Neither proposal is popular. But the property-tax measure has most enraged Council members, who say their constituents fiercely oppose it. Why not, they ask, raise the wage tax instead?

Not a chance, Nutter says. He argues that a wage-tax increase would cost jobs and hurt the economy when the city can least afford it.

Most Council members oppose higher property taxes just as strongly. They say the increased burden would fall too heavily on those who can least afford it, such as poor and elderly homeowners living on low or fixed incomes.

"This budget really socks it to our most needy, and we want to find a way to have everybody share in the pain," said Councilman Bill Green, a Nutter critic.

A clear Council majority would prefer a budget that instead raised wage or business taxes, saying that would spread the burden more broadly.

Nutter has numerous studies and academic research backing up his contention that raising the wage tax is a bad idea.

But Council isn't buying it. A temporary wage-tax increase would do no more economic damage than a temporary property-tax hike, members contend.

"You can get experts to say whatever," Councilman Darrell Clarke said. "You can talk to an expert who'll say the wage tax should be on the table."

The Nutter administration has also made the case that raising the wage tax would damage the city's relationship with state legislators.

Philadelphia's share of state gambling revenue is, by law, dedicated to reducing the wage tax. Raising that tax might lead lawmakers to take away the city's share, Nutter officials said.

Council calls that a red herring.

Members note that the gaming law authorizes municipalities to raise taxes when revenue dips more than 2 percent. They say Harrisburg does not care which tax Philadelphia raises, as long as the casinos are built.

Now that Nutter has thrown his support behind casino construction, many on Council say they think state lawmakers will drop their objections to a wage-tax increase.

State lawmakers have said little publicly. Last week, however, Sen. Jay Costa (D., Allegheny), minority chairman of the Senate Appropriations Committee, released a statement that a wage-tax increase would not be "good public policy."

That struck Council as a fairly tepid remark.

State lawmakers "understand this is a local political issue.

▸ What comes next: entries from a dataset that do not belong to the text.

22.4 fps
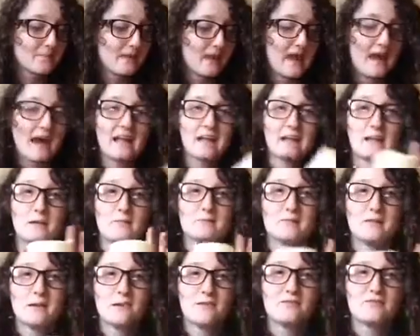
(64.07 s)
And it
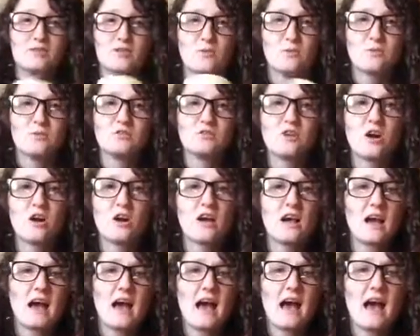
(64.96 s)
was out of Superdrug,
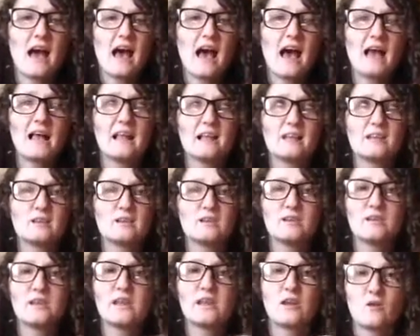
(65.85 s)
and
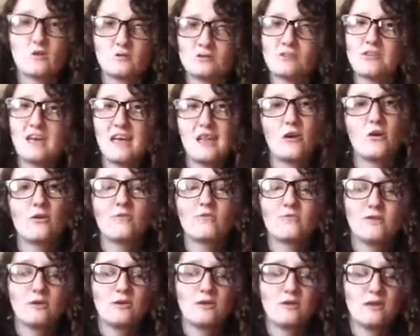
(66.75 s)
you can also get it on
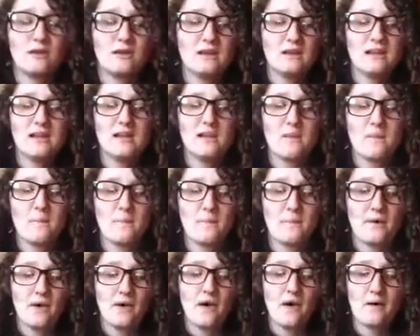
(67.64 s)
Feel Unique,
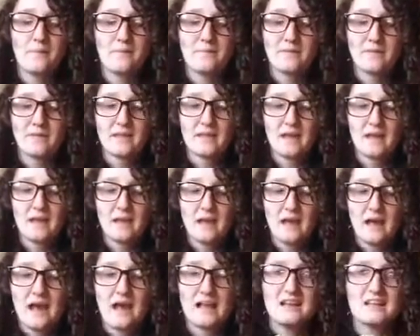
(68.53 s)
but
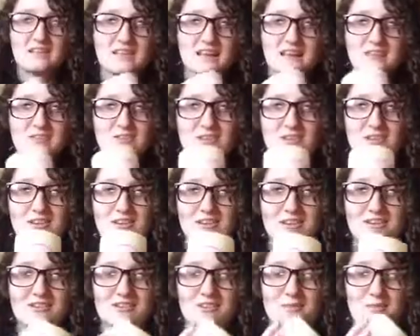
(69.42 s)
I just like to go
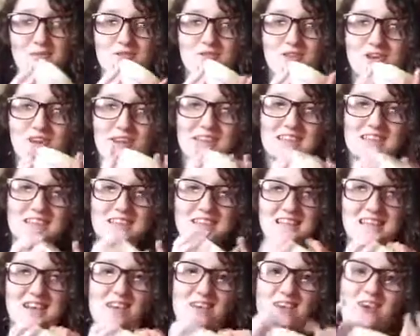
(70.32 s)
into Superdrug and
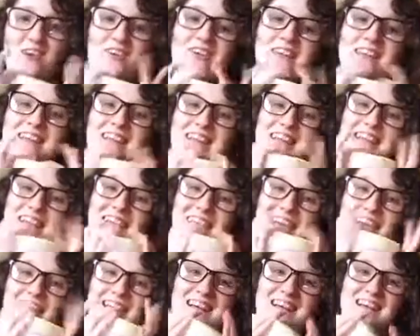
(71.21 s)
see it all, and
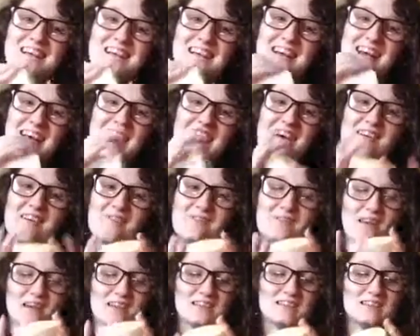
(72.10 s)
yeah, I
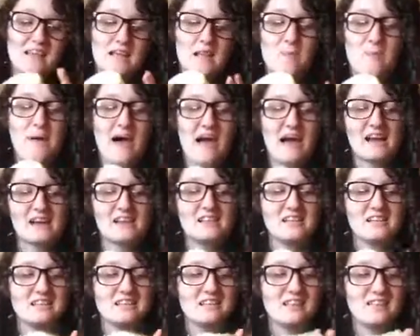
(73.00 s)
love this. And the
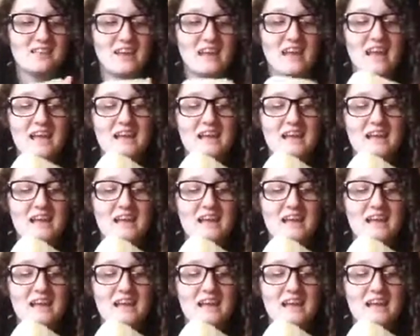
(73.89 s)
packaging's great.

If they thought Philadelphia would be in real jeopardy if we raised the wage tax, in my view they would say so clearly," Green said.

On top of the substantive disagreements over tax policy and spending, many on Council are annoyed at Nutter's attacks on their perks, specifically their city-issued cars and the controversial retirement program, DROP.

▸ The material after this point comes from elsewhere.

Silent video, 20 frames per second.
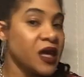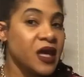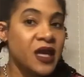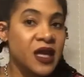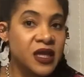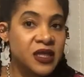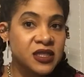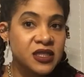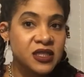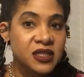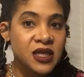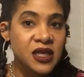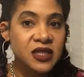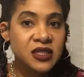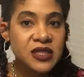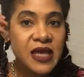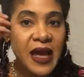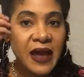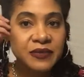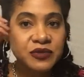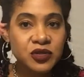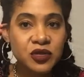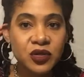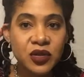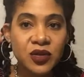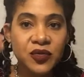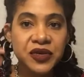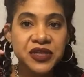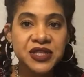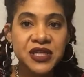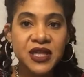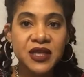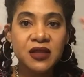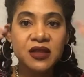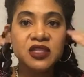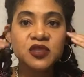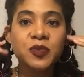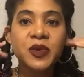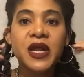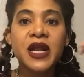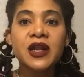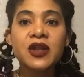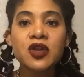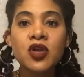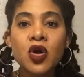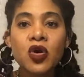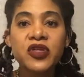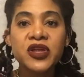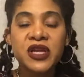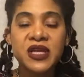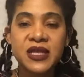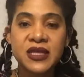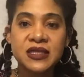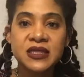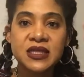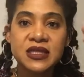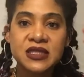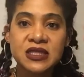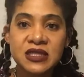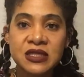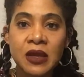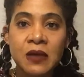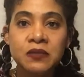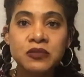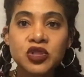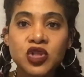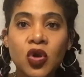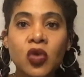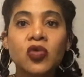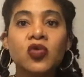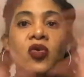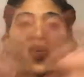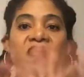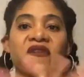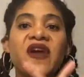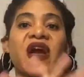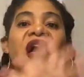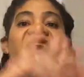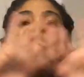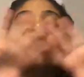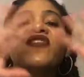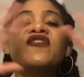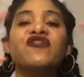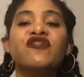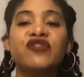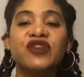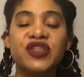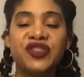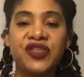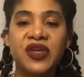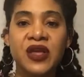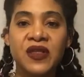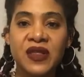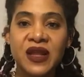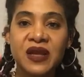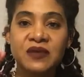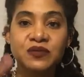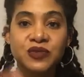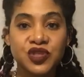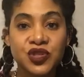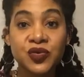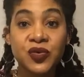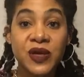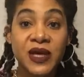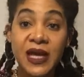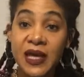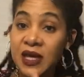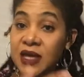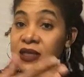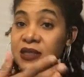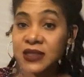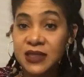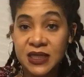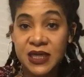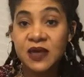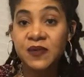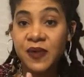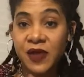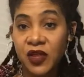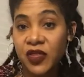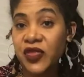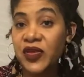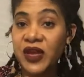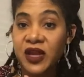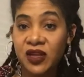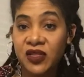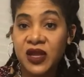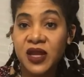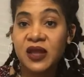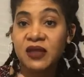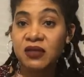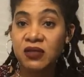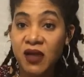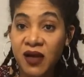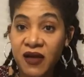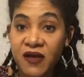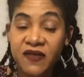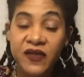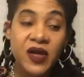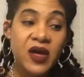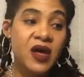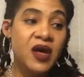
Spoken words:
it's absolutely ridiculous, but I know that it is the sum total of everything that I'm doing to keep healthy hair that I love.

As he introduced his budget, Nutter asked each Council member with a city car (several do not have one) to turn it in. He also proposed legislation to ban elected officials from participating in DROP beginning next year.

"I think the fact that he challenged us and threw us under the bus so many times around these petty issues has really united Council," Councilwoman Maria Quiñones Sánchez said.

Though she says she remains hopeful a good budget will emerge from the process, Quiñones Sánchez said she thought Nutter had adopted a high-handed tone in his public negotiations.

"I have never been called immature so many times in my life as I have in the last four months by my mayor," she said.

Nutter never meant to "incite this type of furor" when he raised the issue of Council's cars and DROP, Oliver said.

He said the mayor had sharply reduced take-home vehicle use in his own office and at the city departments he controls directly.

It remains early in the budget process, and a compromise is certainly possible. But Council members are not optimistic.

"It's going to get a lot worse before it gets better. If it gets better," Rizzo said.

In a first, Council President Anna Verna is looking to hire professional budget consultants. And next week, Council is expected to introduce a resolution directing the city to verify that tax collections have dropped more than 2 percent, meeting the threshold set by state gaming law to raise the wage tax.

Several Council members called those moves initial steps toward creating a rival budget.

"If they go down that road, then it's their budget," Kenney said. "They'll own it."